● **What is required**: Word for word, reproduce each line of the data below, omitting every image.

[Extracted records]
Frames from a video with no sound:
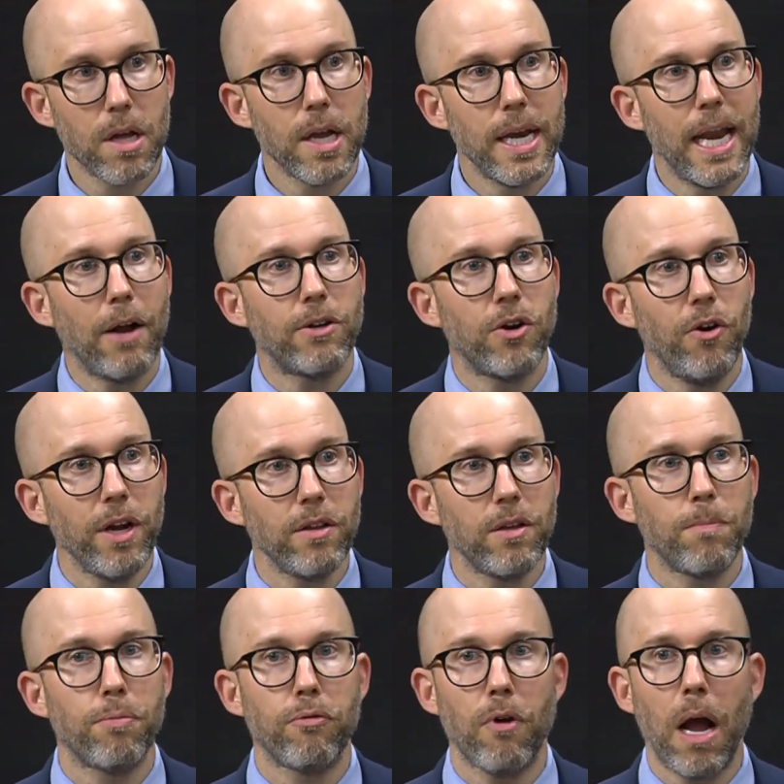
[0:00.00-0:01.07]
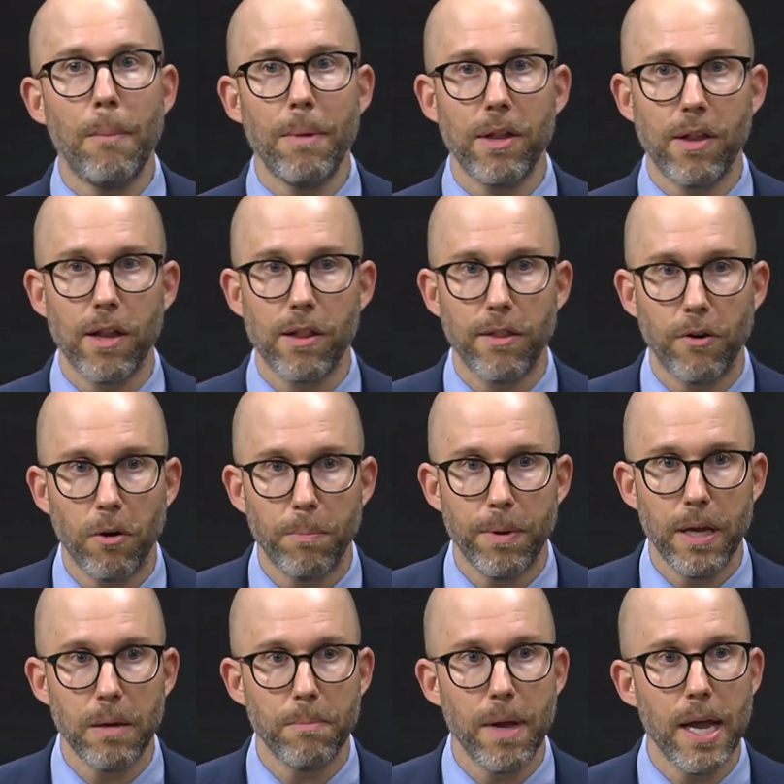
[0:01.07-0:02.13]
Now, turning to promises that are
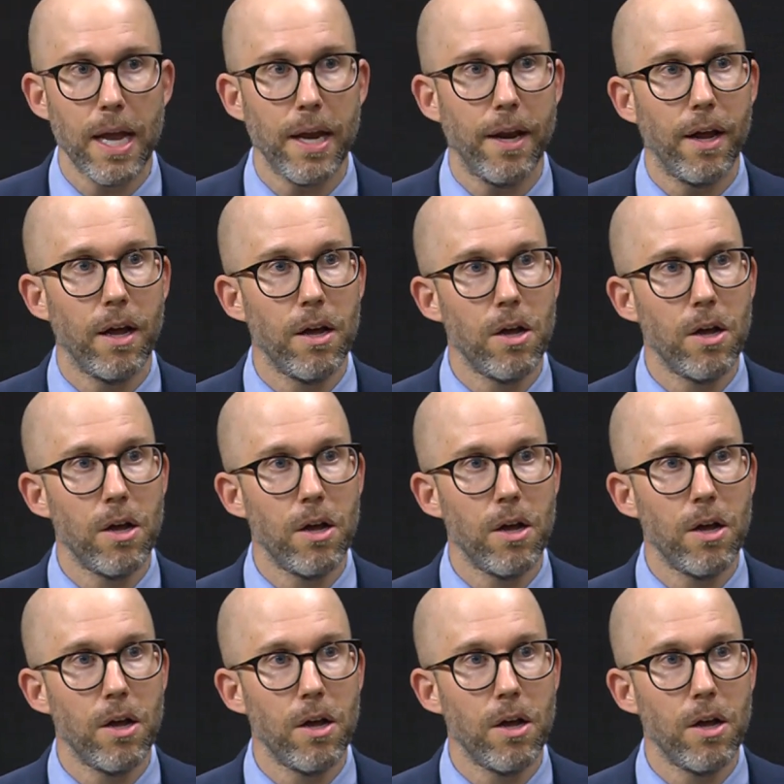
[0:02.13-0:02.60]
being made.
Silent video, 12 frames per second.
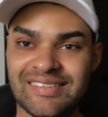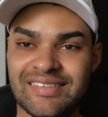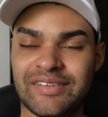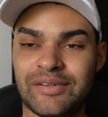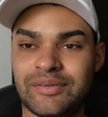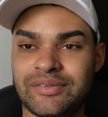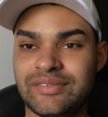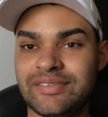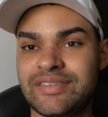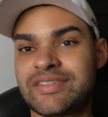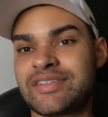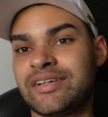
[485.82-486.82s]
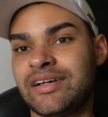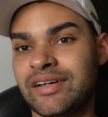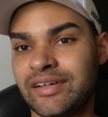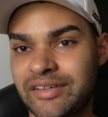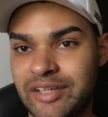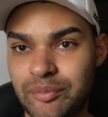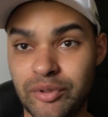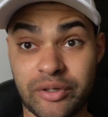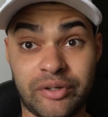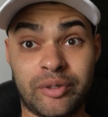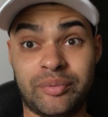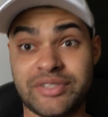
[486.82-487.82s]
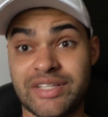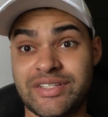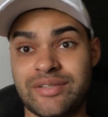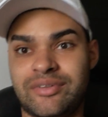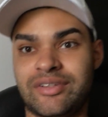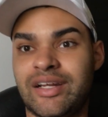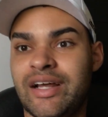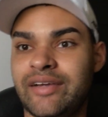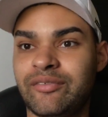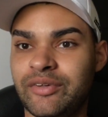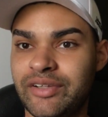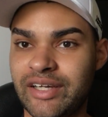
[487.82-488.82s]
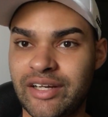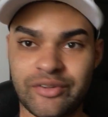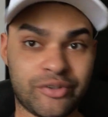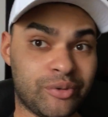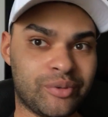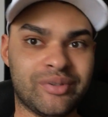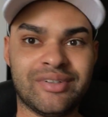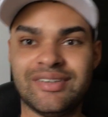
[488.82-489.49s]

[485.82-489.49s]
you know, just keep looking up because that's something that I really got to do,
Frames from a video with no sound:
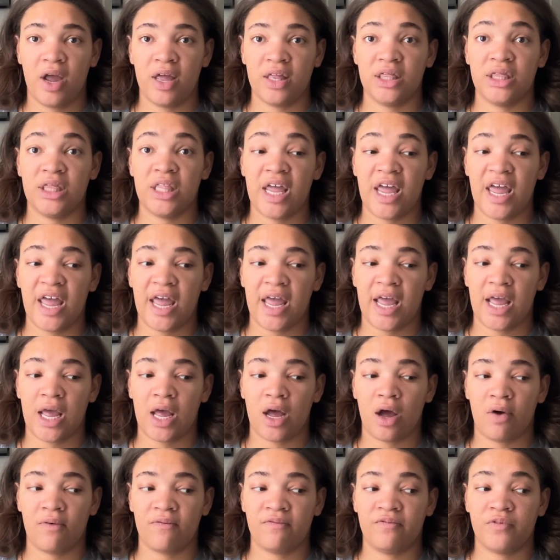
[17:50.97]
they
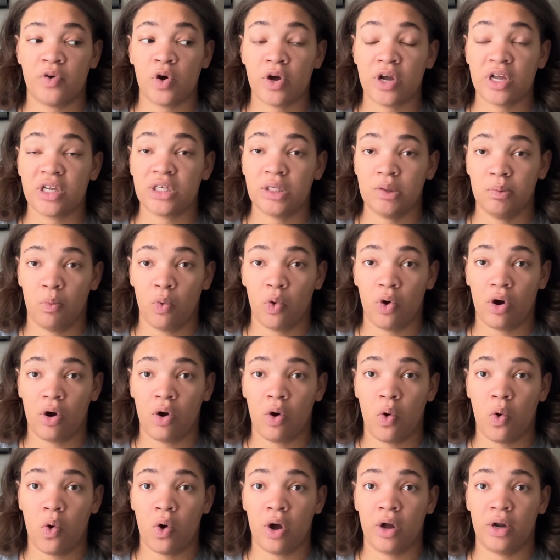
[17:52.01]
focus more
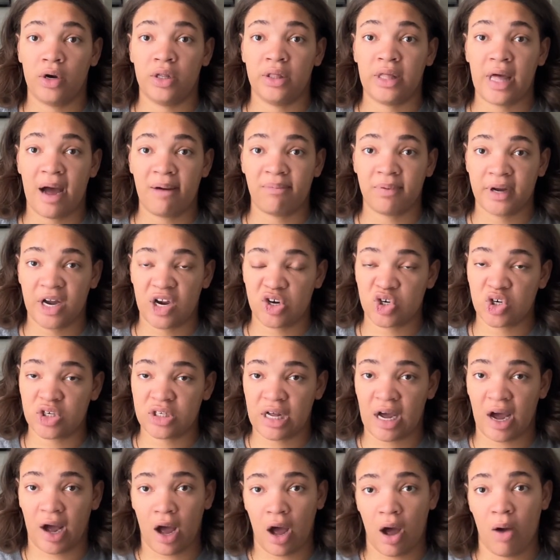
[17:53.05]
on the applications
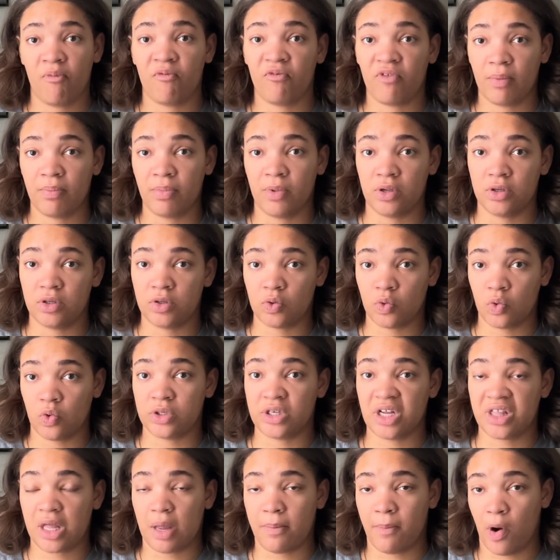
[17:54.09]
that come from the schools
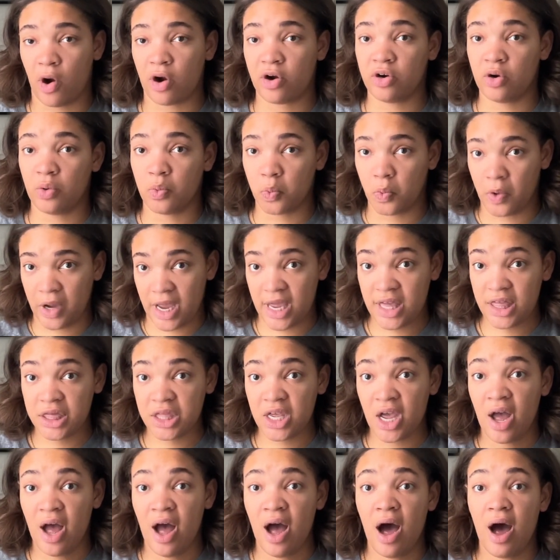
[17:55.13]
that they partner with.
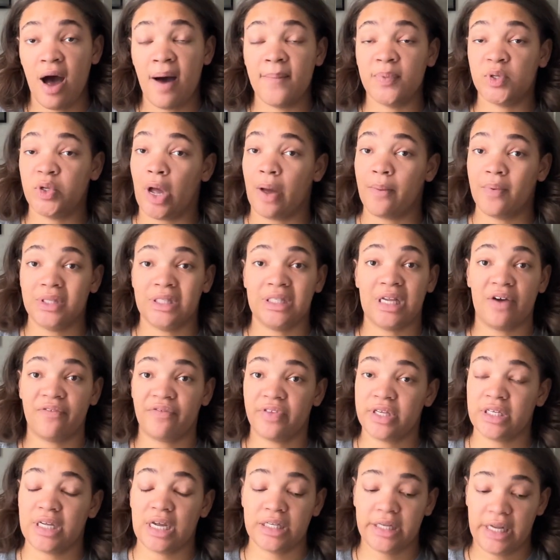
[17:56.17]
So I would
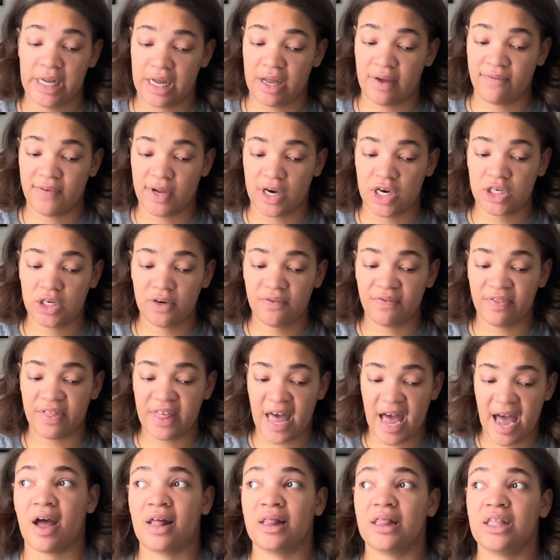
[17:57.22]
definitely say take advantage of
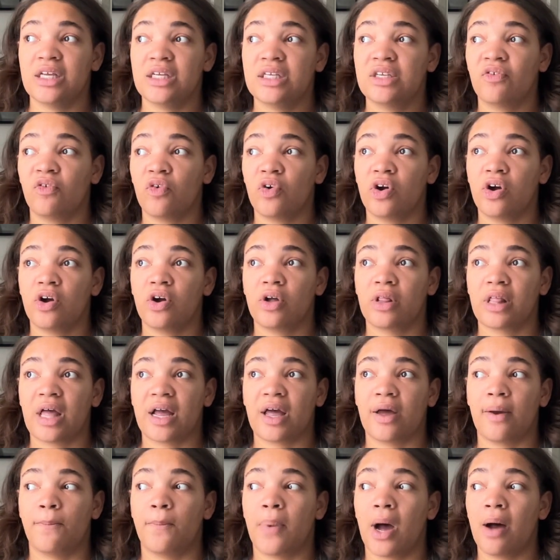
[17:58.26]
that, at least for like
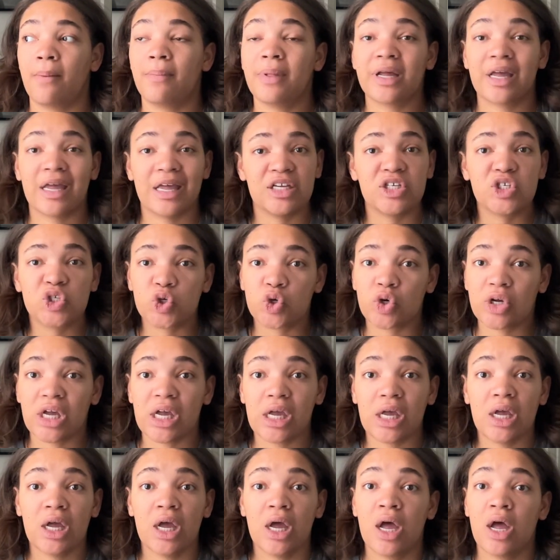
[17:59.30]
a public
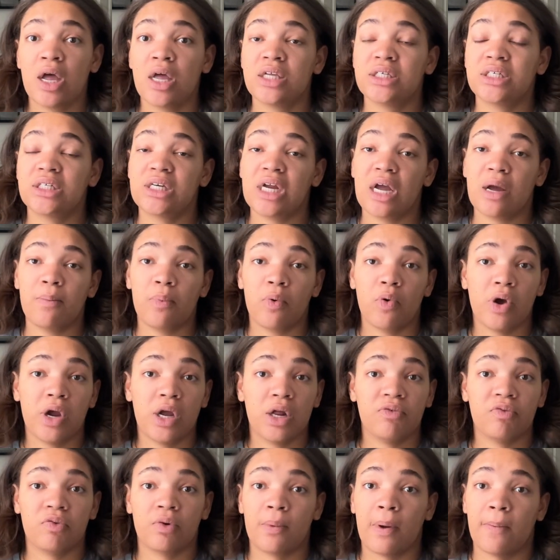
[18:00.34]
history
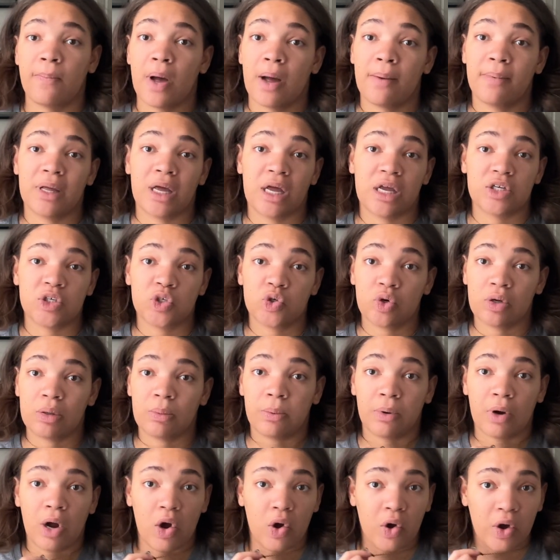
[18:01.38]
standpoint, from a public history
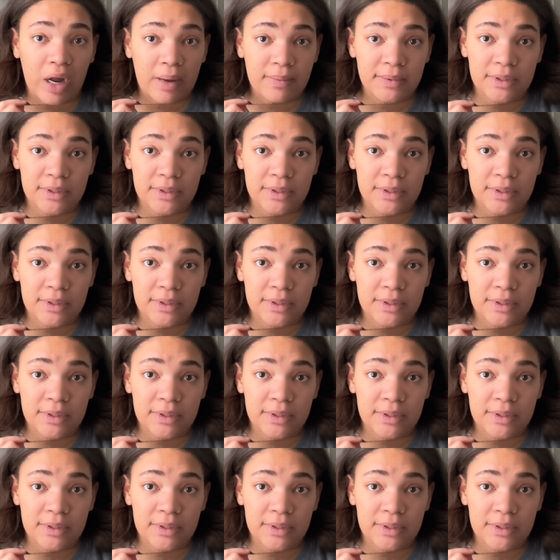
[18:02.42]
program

● **Reply**:
Frames from a video with no sound:
[0:00.00-0:01.07]
[0:01.07-0:02.13]
Now, turning to promises that are
[0:02.13-0:02.60]
being made.
Silent video, 12 frames per second.
[485.82-486.82s]
[486.82-487.82s]
[487.82-488.82s]
[488.82-489.49s]

[485.82-489.49s]
you know, just keep looking up because that's something that I really got to do,
Frames from a video with no sound:
[17:50.97]
they
[17:52.01]
focus more
[17:53.05]
on the applications
[17:54.09]
that come from the schools
[17:55.13]
that they partner with.
[17:56.17]
So I would
[17:57.22]
definitely say take advantage of
[17:58.26]
that, at least for like
[17:59.30]
a public
[18:00.34]
history
[18:01.38]
standpoint, from a public history
[18:02.42]
program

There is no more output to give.